### MATERIAL SHOWN

++++

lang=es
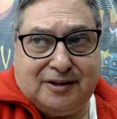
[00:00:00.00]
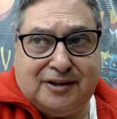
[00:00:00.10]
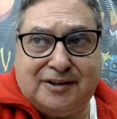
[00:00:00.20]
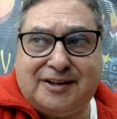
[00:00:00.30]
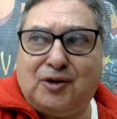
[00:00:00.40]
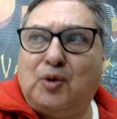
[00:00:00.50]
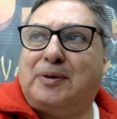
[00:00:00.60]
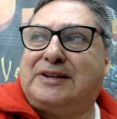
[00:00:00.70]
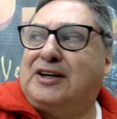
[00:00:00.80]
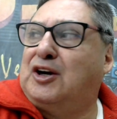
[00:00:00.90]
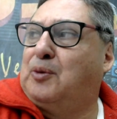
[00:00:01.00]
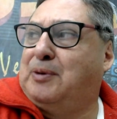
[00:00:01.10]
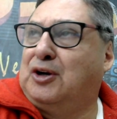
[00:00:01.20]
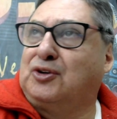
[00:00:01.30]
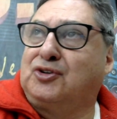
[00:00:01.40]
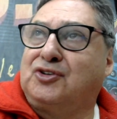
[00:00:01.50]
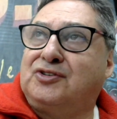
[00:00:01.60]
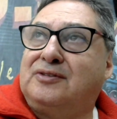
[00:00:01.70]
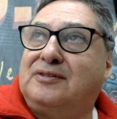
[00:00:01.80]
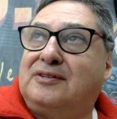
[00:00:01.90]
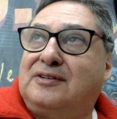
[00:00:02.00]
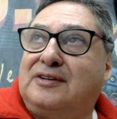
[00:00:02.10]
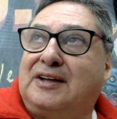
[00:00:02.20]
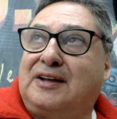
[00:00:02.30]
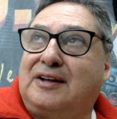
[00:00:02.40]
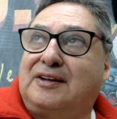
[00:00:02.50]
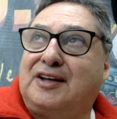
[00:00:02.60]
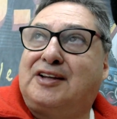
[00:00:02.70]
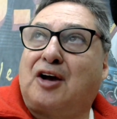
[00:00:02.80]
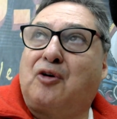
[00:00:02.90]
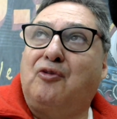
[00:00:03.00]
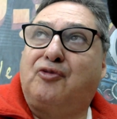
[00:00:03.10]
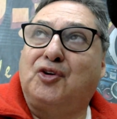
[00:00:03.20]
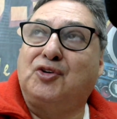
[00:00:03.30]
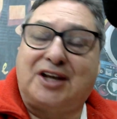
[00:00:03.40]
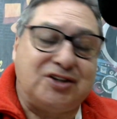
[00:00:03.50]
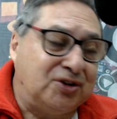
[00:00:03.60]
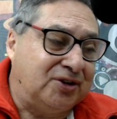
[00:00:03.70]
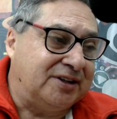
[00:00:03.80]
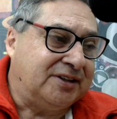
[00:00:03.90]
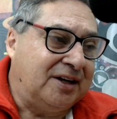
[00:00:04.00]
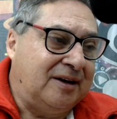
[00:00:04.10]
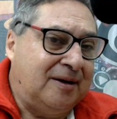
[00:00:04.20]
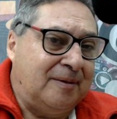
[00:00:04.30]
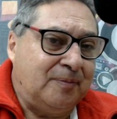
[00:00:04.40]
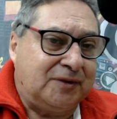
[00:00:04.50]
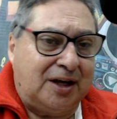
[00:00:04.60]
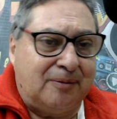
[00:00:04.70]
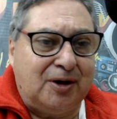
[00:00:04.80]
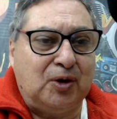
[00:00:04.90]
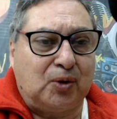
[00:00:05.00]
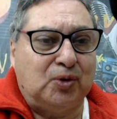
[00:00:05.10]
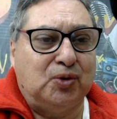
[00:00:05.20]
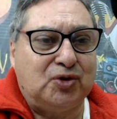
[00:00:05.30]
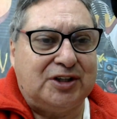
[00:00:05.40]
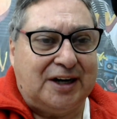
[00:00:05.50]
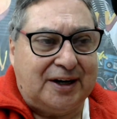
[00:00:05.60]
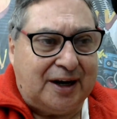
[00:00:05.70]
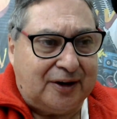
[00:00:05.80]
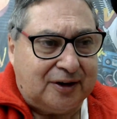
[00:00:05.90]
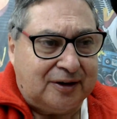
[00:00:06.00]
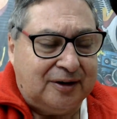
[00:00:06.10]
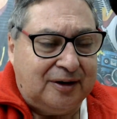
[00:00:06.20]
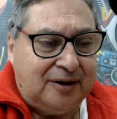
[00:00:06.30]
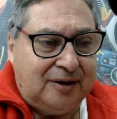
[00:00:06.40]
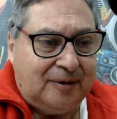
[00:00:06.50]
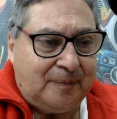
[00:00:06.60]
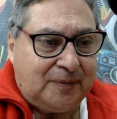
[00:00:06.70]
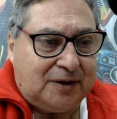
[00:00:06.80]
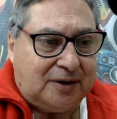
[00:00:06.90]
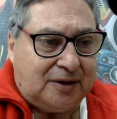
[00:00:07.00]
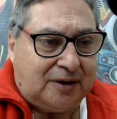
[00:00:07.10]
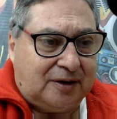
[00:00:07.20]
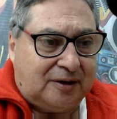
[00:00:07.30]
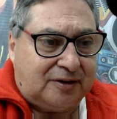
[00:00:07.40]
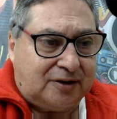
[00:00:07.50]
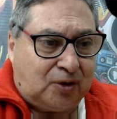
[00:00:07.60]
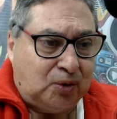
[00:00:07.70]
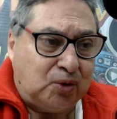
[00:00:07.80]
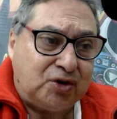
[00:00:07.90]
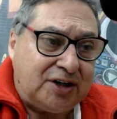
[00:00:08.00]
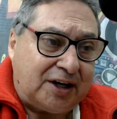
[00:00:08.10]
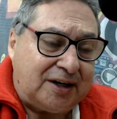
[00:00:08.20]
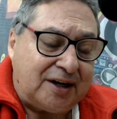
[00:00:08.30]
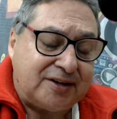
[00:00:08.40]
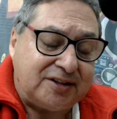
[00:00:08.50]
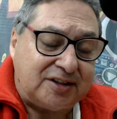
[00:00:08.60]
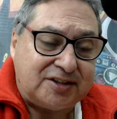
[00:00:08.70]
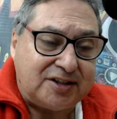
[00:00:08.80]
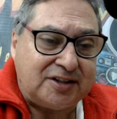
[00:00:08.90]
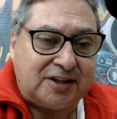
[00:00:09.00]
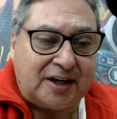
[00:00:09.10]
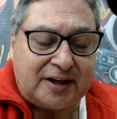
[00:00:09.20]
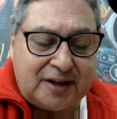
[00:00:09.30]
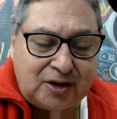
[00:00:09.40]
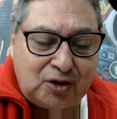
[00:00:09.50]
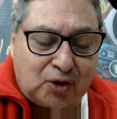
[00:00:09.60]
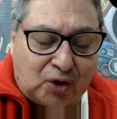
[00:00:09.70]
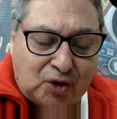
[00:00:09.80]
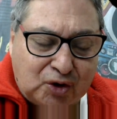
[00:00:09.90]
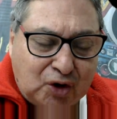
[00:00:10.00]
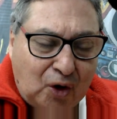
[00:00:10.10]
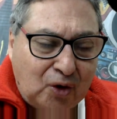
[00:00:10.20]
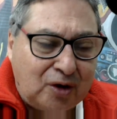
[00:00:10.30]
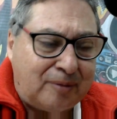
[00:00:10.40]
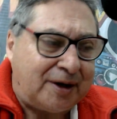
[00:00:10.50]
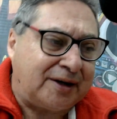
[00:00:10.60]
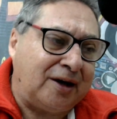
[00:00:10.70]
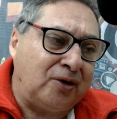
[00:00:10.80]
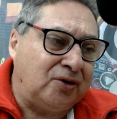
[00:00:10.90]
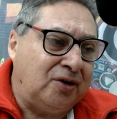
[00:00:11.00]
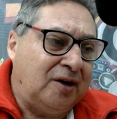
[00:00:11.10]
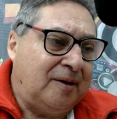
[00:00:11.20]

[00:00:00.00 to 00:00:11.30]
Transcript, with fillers: ¿Y qué culpa tienen los pilotos de, estas confrontaciones que además no conducen a nada? Eh, conducen a que la ACTC se está quedando con todo el mercado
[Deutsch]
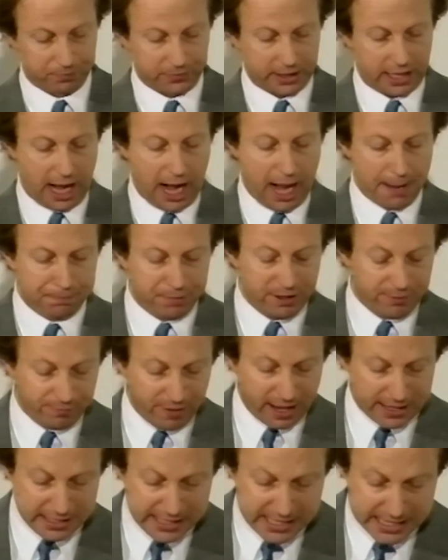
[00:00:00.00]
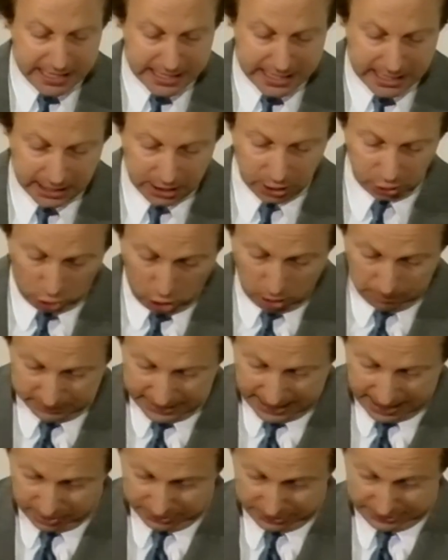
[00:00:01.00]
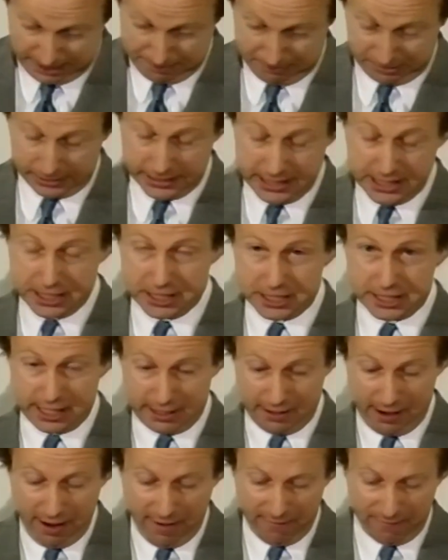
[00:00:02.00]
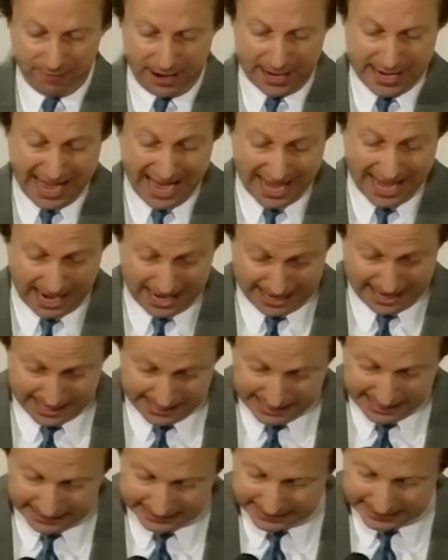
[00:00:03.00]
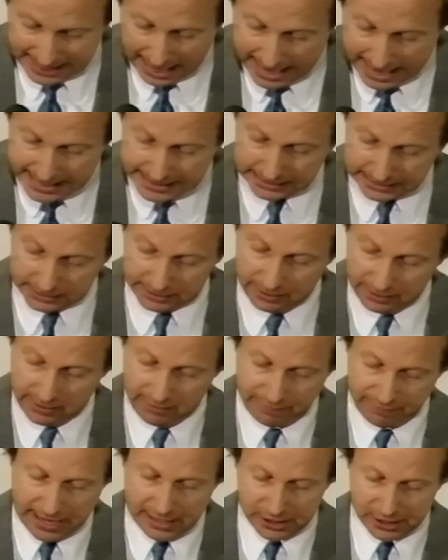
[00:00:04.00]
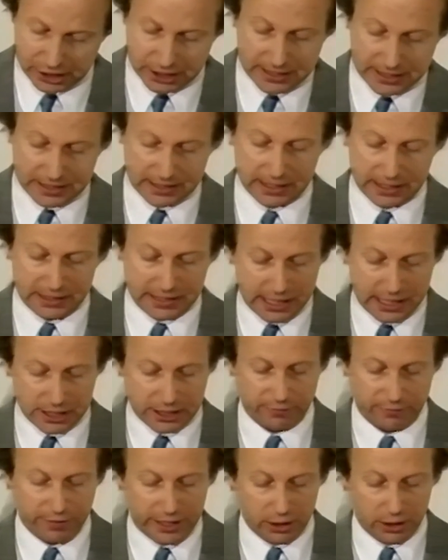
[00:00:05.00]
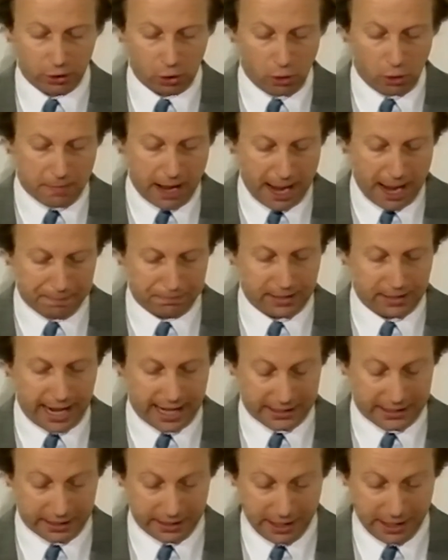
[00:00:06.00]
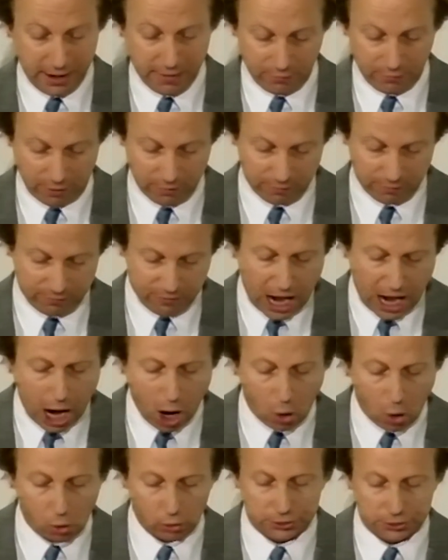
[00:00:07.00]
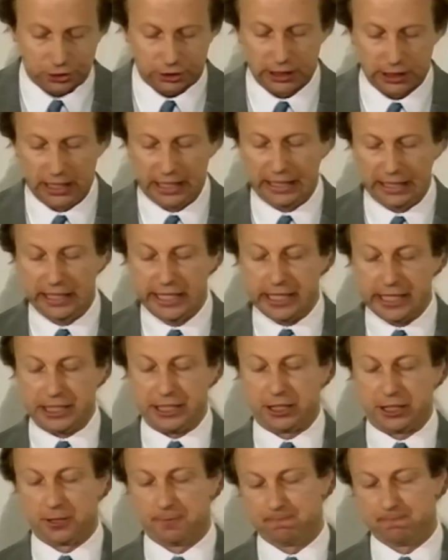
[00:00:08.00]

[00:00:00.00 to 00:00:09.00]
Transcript: Epiphanie kommt aus dem griechischen Phanein, zeigen, welches sich wiederum ableitet von Phaos, Licht.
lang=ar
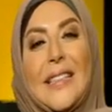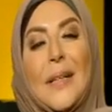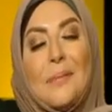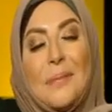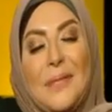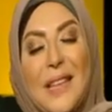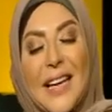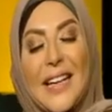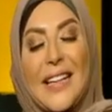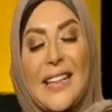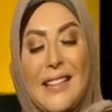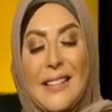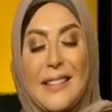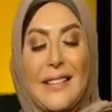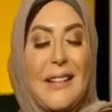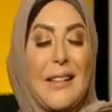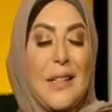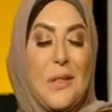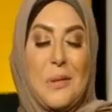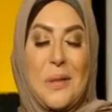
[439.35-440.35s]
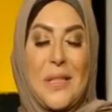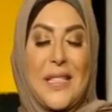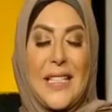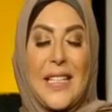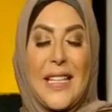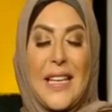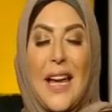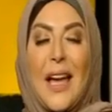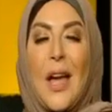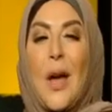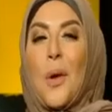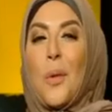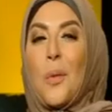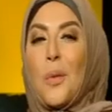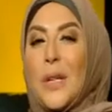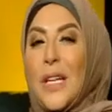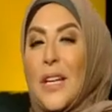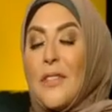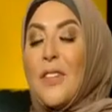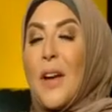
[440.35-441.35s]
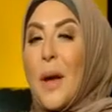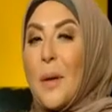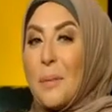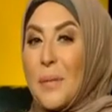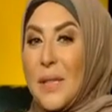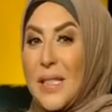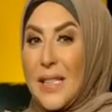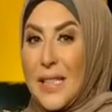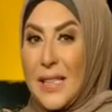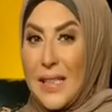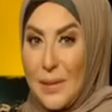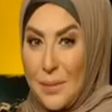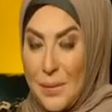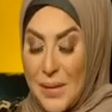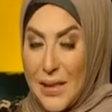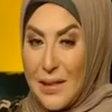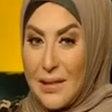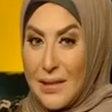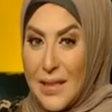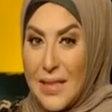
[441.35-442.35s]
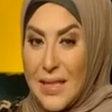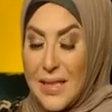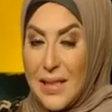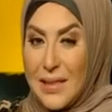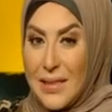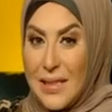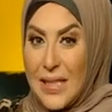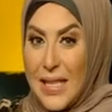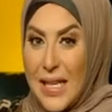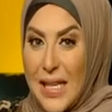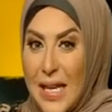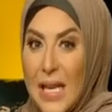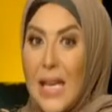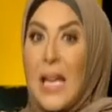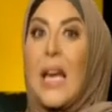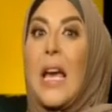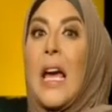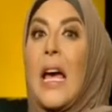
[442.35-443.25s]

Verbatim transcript: نبتغي الى الله الوسيله ونفهم من من القصه دي ايه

++++

### ACTION ITEM
Return the material verbatim; the images are not to appear in the copy.

### SOLUTION BELOW
lang=es
[00:00:00.00]
[00:00:00.10]
[00:00:00.20]
[00:00:00.30]
[00:00:00.40]
[00:00:00.50]
[00:00:00.60]
[00:00:00.70]
[00:00:00.80]
[00:00:00.90]
[00:00:01.00]
[00:00:01.10]
[00:00:01.20]
[00:00:01.30]
[00:00:01.40]
[00:00:01.50]
[00:00:01.60]
[00:00:01.70]
[00:00:01.80]
[00:00:01.90]
[00:00:02.00]
[00:00:02.10]
[00:00:02.20]
[00:00:02.30]
[00:00:02.40]
[00:00:02.50]
[00:00:02.60]
[00:00:02.70]
[00:00:02.80]
[00:00:02.90]
[00:00:03.00]
[00:00:03.10]
[00:00:03.20]
[00:00:03.30]
[00:00:03.40]
[00:00:03.50]
[00:00:03.60]
[00:00:03.70]
[00:00:03.80]
[00:00:03.90]
[00:00:04.00]
[00:00:04.10]
[00:00:04.20]
[00:00:04.30]
[00:00:04.40]
[00:00:04.50]
[00:00:04.60]
[00:00:04.70]
[00:00:04.80]
[00:00:04.90]
[00:00:05.00]
[00:00:05.10]
[00:00:05.20]
[00:00:05.30]
[00:00:05.40]
[00:00:05.50]
[00:00:05.60]
[00:00:05.70]
[00:00:05.80]
[00:00:05.90]
[00:00:06.00]
[00:00:06.10]
[00:00:06.20]
[00:00:06.30]
[00:00:06.40]
[00:00:06.50]
[00:00:06.60]
[00:00:06.70]
[00:00:06.80]
[00:00:06.90]
[00:00:07.00]
[00:00:07.10]
[00:00:07.20]
[00:00:07.30]
[00:00:07.40]
[00:00:07.50]
[00:00:07.60]
[00:00:07.70]
[00:00:07.80]
[00:00:07.90]
[00:00:08.00]
[00:00:08.10]
[00:00:08.20]
[00:00:08.30]
[00:00:08.40]
[00:00:08.50]
[00:00:08.60]
[00:00:08.70]
[00:00:08.80]
[00:00:08.90]
[00:00:09.00]
[00:00:09.10]
[00:00:09.20]
[00:00:09.30]
[00:00:09.40]
[00:00:09.50]
[00:00:09.60]
[00:00:09.70]
[00:00:09.80]
[00:00:09.90]
[00:00:10.00]
[00:00:10.10]
[00:00:10.20]
[00:00:10.30]
[00:00:10.40]
[00:00:10.50]
[00:00:10.60]
[00:00:10.70]
[00:00:10.80]
[00:00:10.90]
[00:00:11.00]
[00:00:11.10]
[00:00:11.20]

[00:00:00.00 to 00:00:11.30]
Transcript, with fillers: ¿Y qué culpa tienen los pilotos de, estas confrontaciones que además no conducen a nada? Eh, conducen a que la ACTC se está quedando con todo el mercado
[Deutsch]
[00:00:00.00]
[00:00:01.00]
[00:00:02.00]
[00:00:03.00]
[00:00:04.00]
[00:00:05.00]
[00:00:06.00]
[00:00:07.00]
[00:00:08.00]

[00:00:00.00 to 00:00:09.00]
Transcript: Epiphanie kommt aus dem griechischen Phanein, zeigen, welches sich wiederum ableitet von Phaos, Licht.
lang=ar
[439.35-440.35s]
[440.35-441.35s]
[441.35-442.35s]
[442.35-443.25s]

Verbatim transcript: نبتغي الى الله الوسيله ونفهم من من القصه دي ايه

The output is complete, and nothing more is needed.